La mujer necesitaba que la ayudaran y Vine no era el hombre más indicado para darle apoyo. Ella le miró implorante.

– Me llamó el martes antes…, el martes pasado. Quiero decir…

El día que Melanie Akande habló con Annette.

– ¿Fue por la tarde, señora Winster?

– Sí, por la tarde, alrededor de las siete. Yo estaba sirviendo la cena. A él… verá, a él no le gusta esperar. Me sorprendió la llamada pero entonces dijo que no se sentía muy bien, que se acostaría temprano… -La señora Winster vaciló-. Mi marido…, bueno, mi marido me hacía señas, así que dejé el teléfono y él me dijo, sé que le parecerá horrible…

– Por favor continúe, señora Winster.

– Mi marido, no es que no le gustara Annette, pero es que no le interesan las personas ajenas. Nuestra propia familia es suficiente, es lo que dice siempre. Desde luego, Annette era en cierto sentido parte de la familia pero él siempre dice que los primos no cuentan. Me dijo, me refiero a cuando Annette estaba al teléfono, él dijo, no te metas. Si está enferma querrá que le hagas las compras y todas esas cosas. Bueno, supongo que sí, porque ese era el motivo de la llamada, y me sentó muy mal decirle que estaba ocupada, que no podía hablar en ese momento, pero lo primero era atender a mi marido, ¿no le parece?

Si esto era todo, perdía el tiempo. Apeló a la paciencia.

– ¿Le colgó?

– Bueno, no. No en el acto. Ella me preguntó si podía llamar más tarde. No supe qué contestar. Entonces añadió otra cosa, algo que quería preguntarme, quizá preguntárselo también a Malcolm, es mi marido, algo referente a ir a la policía.

– Ah. -Conque era esto-. ¿Le dijo de qué se trataba?

– No, porque iba a volver a llamar. Pero no lo hizo.

– ¿Usted no la llamó?

Jane Winster se ruborizó al escuchar la pregunta del inspector.

– A mi marido no le gusta que haga llamadas innecesarias -contestó desafiante-. Está en su derecho. Es él quien gana el dinero.

– Dígame exactamente que le dijo su prima respecto a ir a la policía.

Wexford comprendió la impaciencia de Vine con esta mujer como testigo, incluso comprendió al que le había encerrado en aquel lúgubre cuarto de interrogatorios. Sus simpatías se esfumaban rápidamente. Aquí sólo tenía a otra persona que había rechazado a Annette Bystock. Ella jugueteaba con el bolso, fruncía los labios; una mujer, conjeturó, experta en minusvalorarse pero que se ofendería muchísimo ante cualquier crítica.

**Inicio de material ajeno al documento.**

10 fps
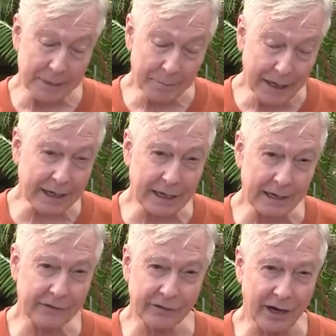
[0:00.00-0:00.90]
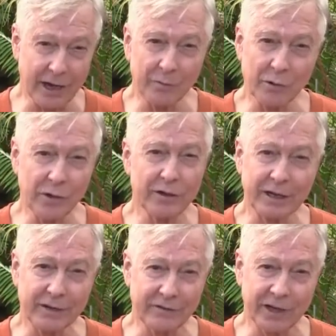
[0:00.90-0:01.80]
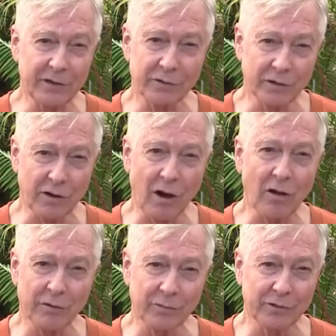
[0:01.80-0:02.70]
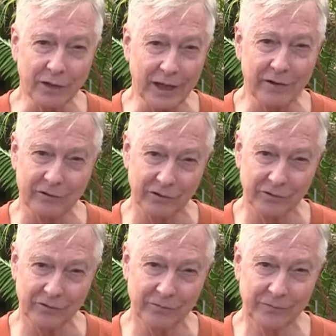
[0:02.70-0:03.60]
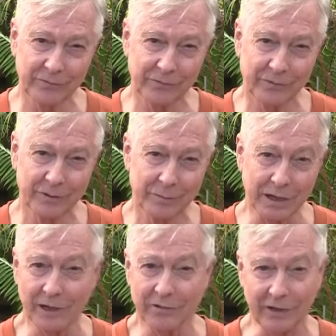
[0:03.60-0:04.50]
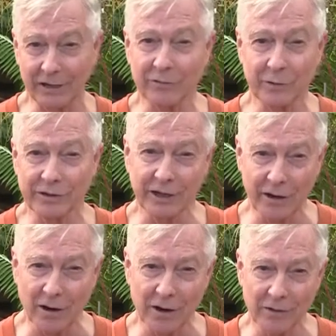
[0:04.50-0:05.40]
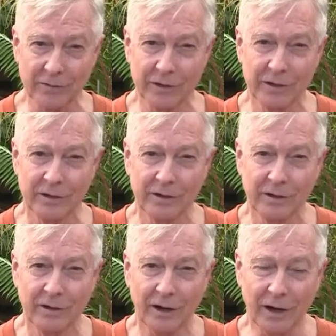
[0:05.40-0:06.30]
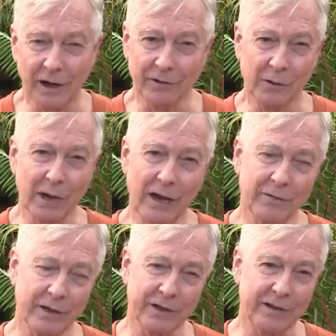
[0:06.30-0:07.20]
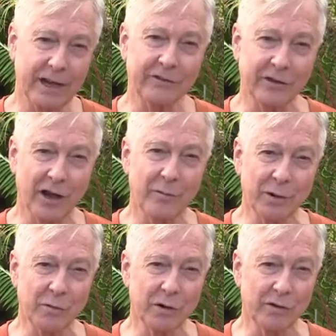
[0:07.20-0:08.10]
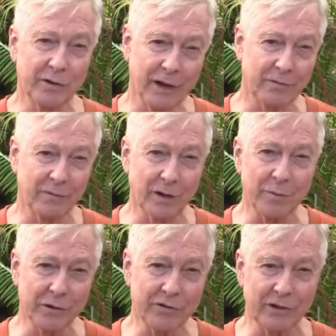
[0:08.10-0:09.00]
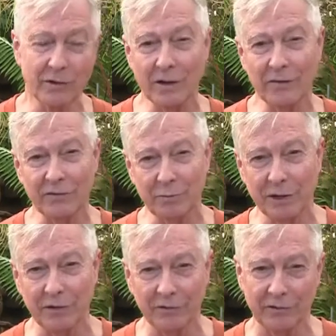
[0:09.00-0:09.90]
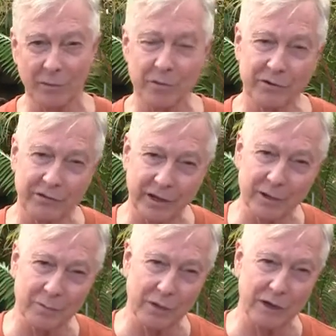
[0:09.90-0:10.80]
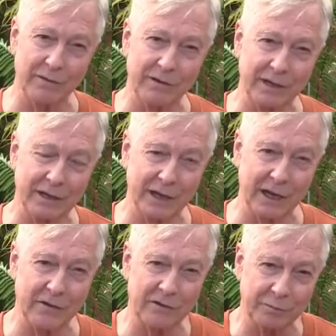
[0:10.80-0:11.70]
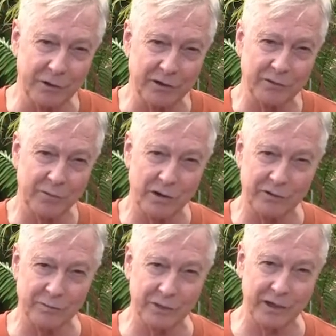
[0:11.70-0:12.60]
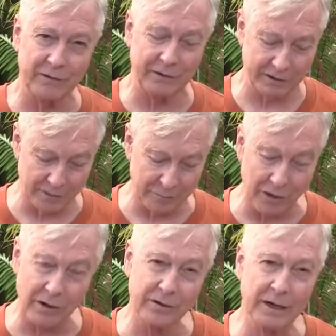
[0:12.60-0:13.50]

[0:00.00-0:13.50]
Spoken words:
my case, I am going to continue to call them Tillandsias because that's what they are. You have in the taxonomy world, you have lumpers and you have splitters. Lumpers tend to put everything together, splitters want to split everything apart.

– No puedo repetir las mismas palabras, yo no…, verá, dijo algo así: «Ha pasado algo relacionado con el trabajo y pienso que quizá tendría que ir a la policía pero quiero saber tu opinión y también la de Malcolm». Esto es todo.

– Querrá decir en «el» trabajo, ¿no?

– No, ella dijo «relacionado con el trabajo».

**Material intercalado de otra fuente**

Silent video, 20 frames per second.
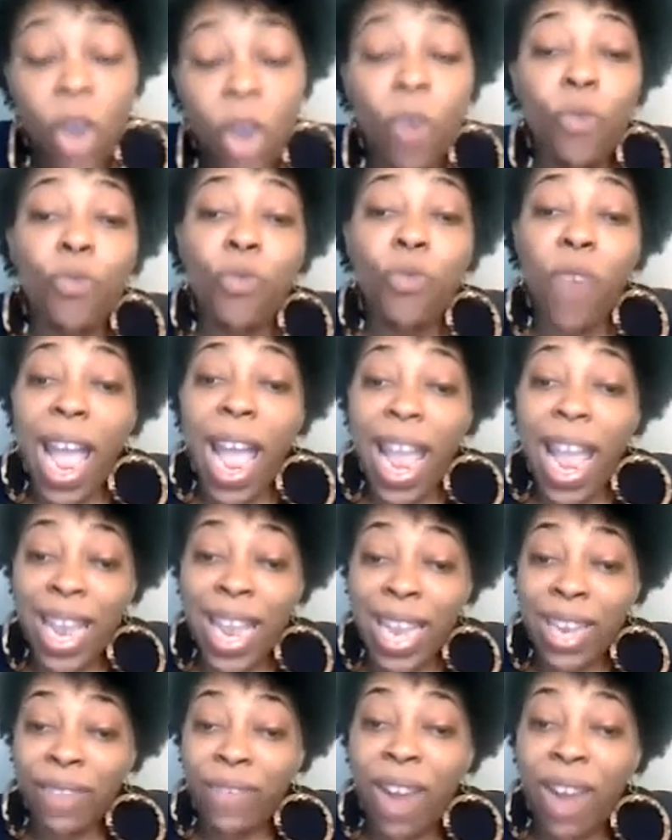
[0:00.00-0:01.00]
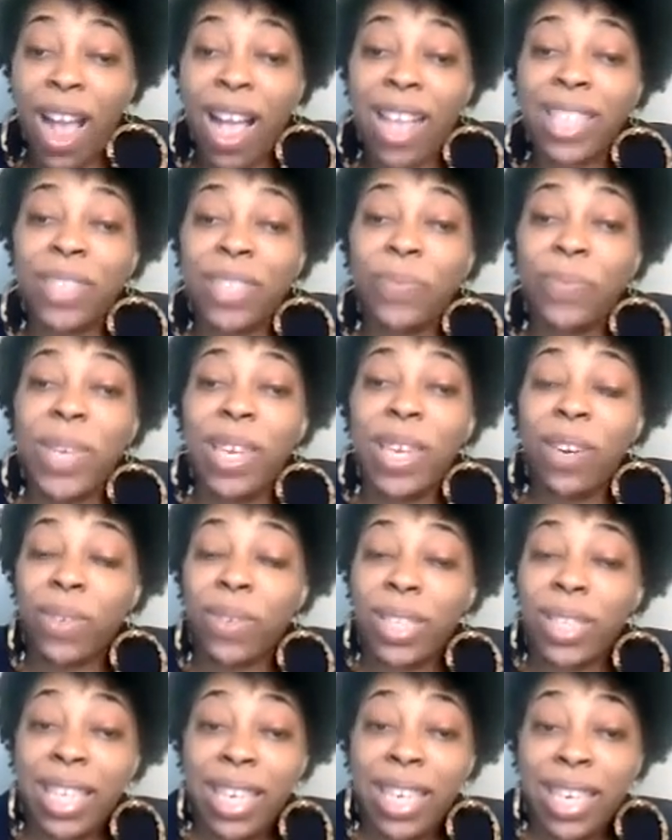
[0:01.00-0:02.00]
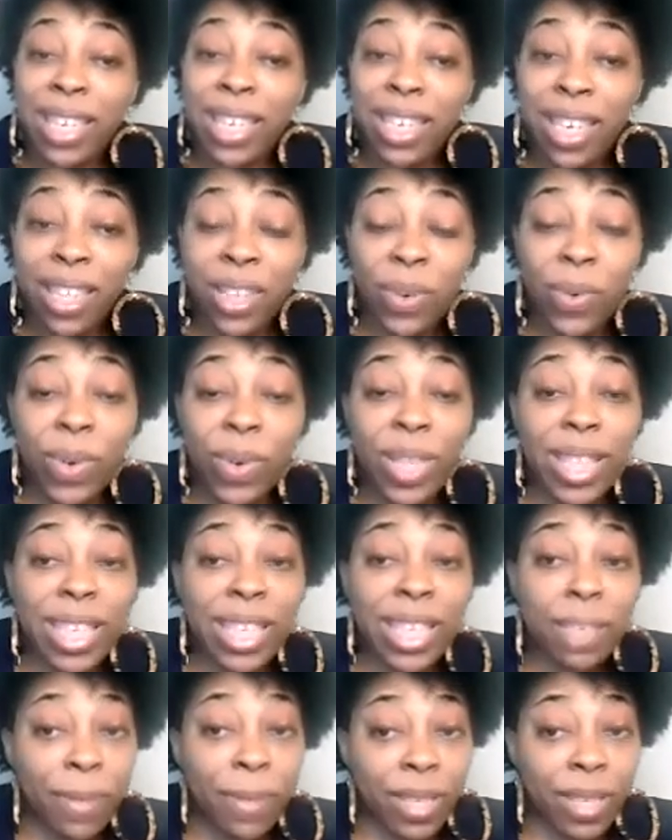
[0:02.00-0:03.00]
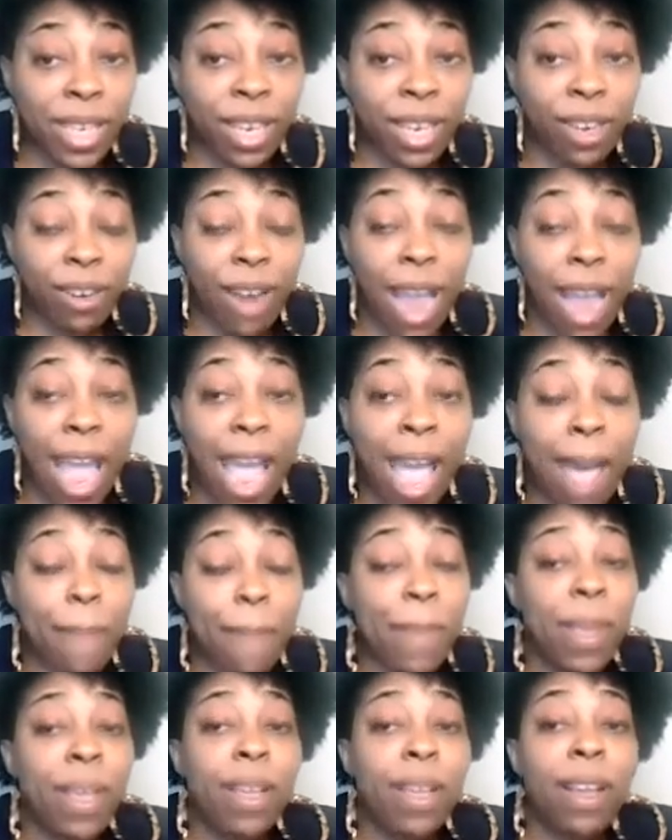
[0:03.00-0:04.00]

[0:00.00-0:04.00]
Right, Roz. We don't see each other on this particular app.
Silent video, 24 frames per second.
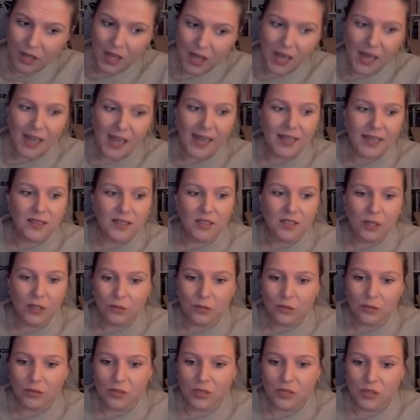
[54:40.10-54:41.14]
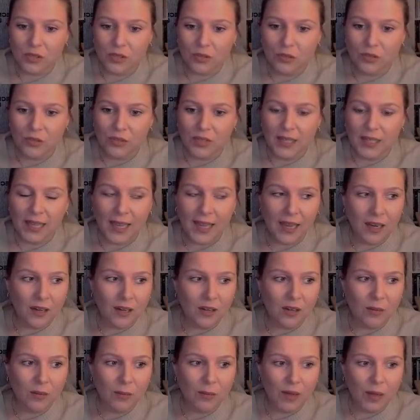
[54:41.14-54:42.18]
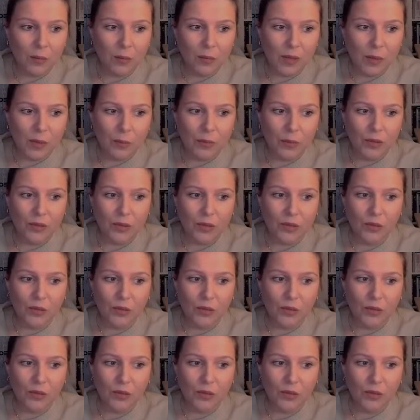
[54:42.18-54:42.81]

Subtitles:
I don't care about people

– ¿No volvió a hablar con ella?

– Ella no me volvió a llamar y yo… No, yo…, yo no tenía motivos para llamarla.

Wexford asintió. Ante el rechazo de la prima, Annette había llamado a alguien más caritativo, a la joven Ingrid para que le hiciera la compra, que le ofreciera los pequeños cuidados que necesitaba alguien afectado por la «enfermedad de las caídas». En cuanto a ir a la policía, había cambiado de opinión, o lo más probable, había pospuesto la llamada hasta recuperarse. Pero no mejoró, todo lo contrario, y ya fue demasiado tarde.

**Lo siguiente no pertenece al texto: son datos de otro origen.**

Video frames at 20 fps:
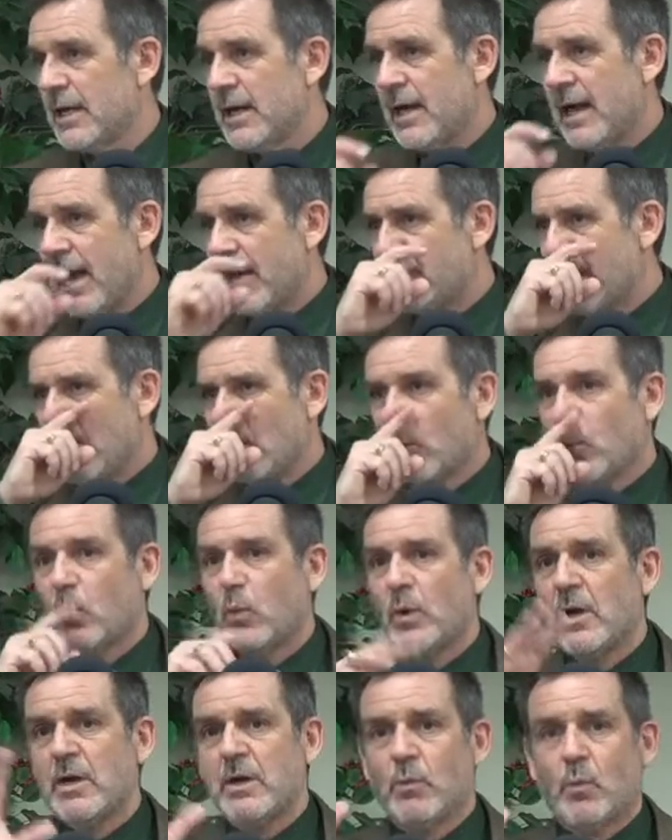and they were
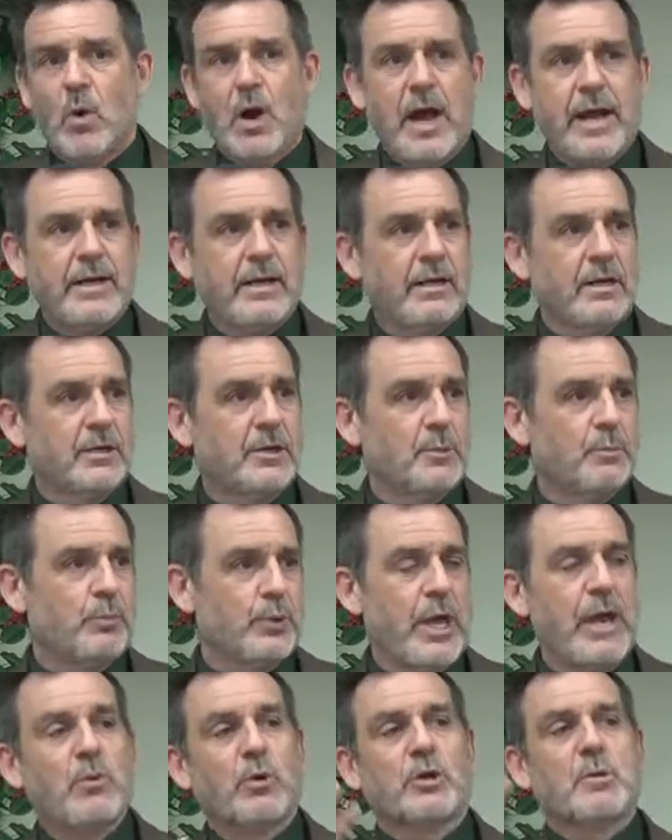whining and compl-
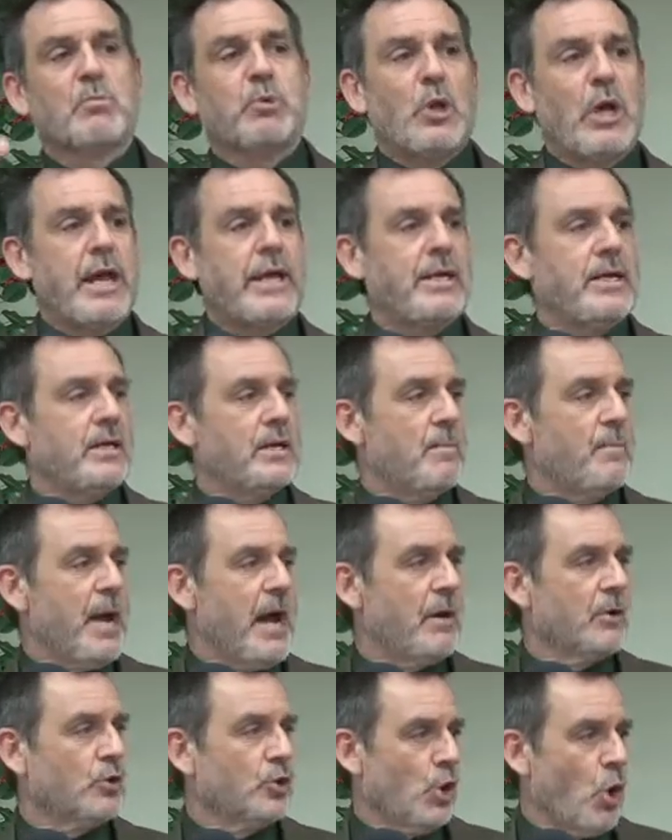they were complaining
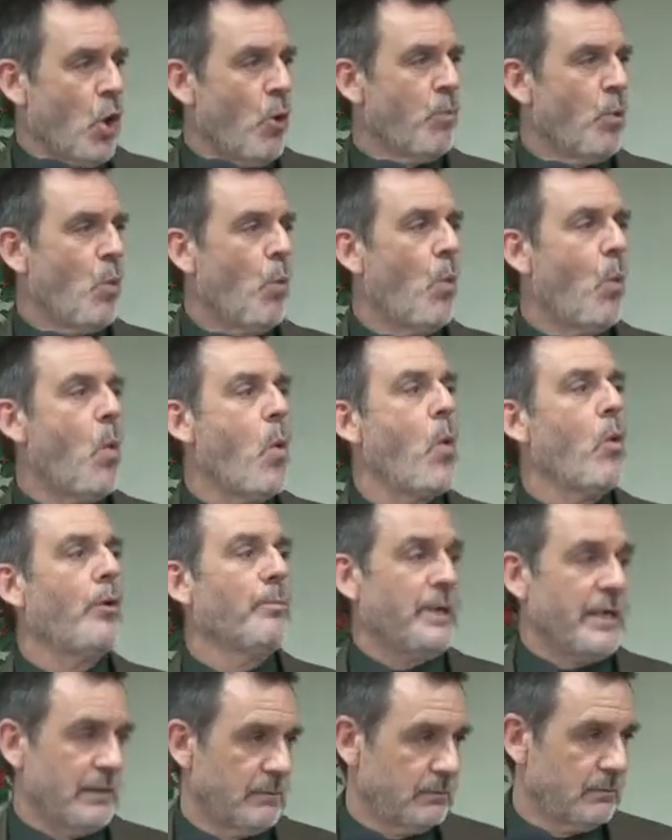about global
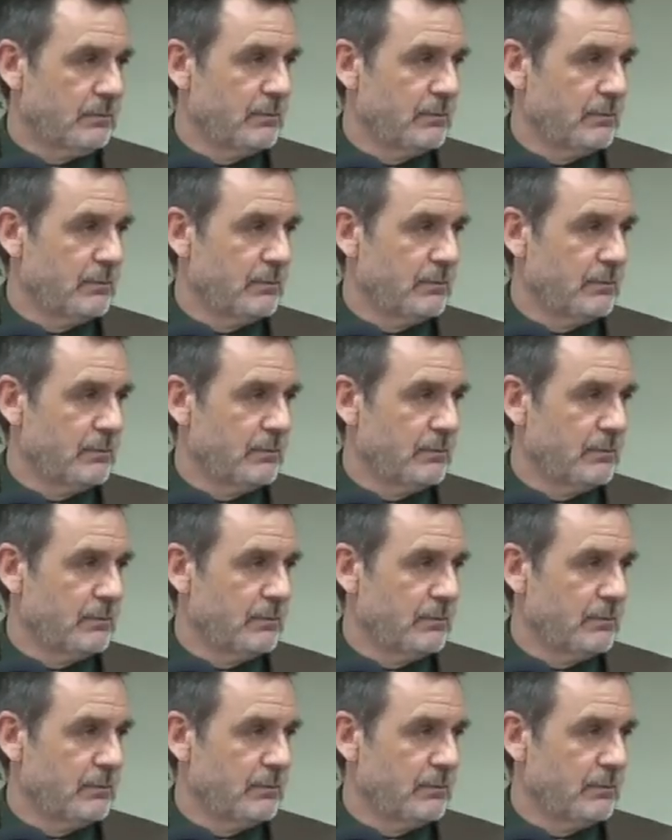warming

– ¿Su prima le mencionó alguna vez a un hombre llamado Bruce Snow?

– No. ¿Quién es? -replicó la mujer, indiferente.

– Un hombre casado con el cual la señorita Bystock mantenía relaciones desde hacía años.

La noticia sorprendió a Jane Winster mucho más que la muerte de su prima, la conmocionó incluso más que ver a Annette en el depósito.

– No me lo creo. Annette jamás hubiera hecho una cosa así. No era de esa clase de personas. -El asombro le había quitado la timidez-. Mi marido nunca le hubiese permitido entrar en la casa de haber tenido la más mínima sospecha de algo semejante. Ah, no, se equivoca usted. Annette nunca hubiese hecho eso.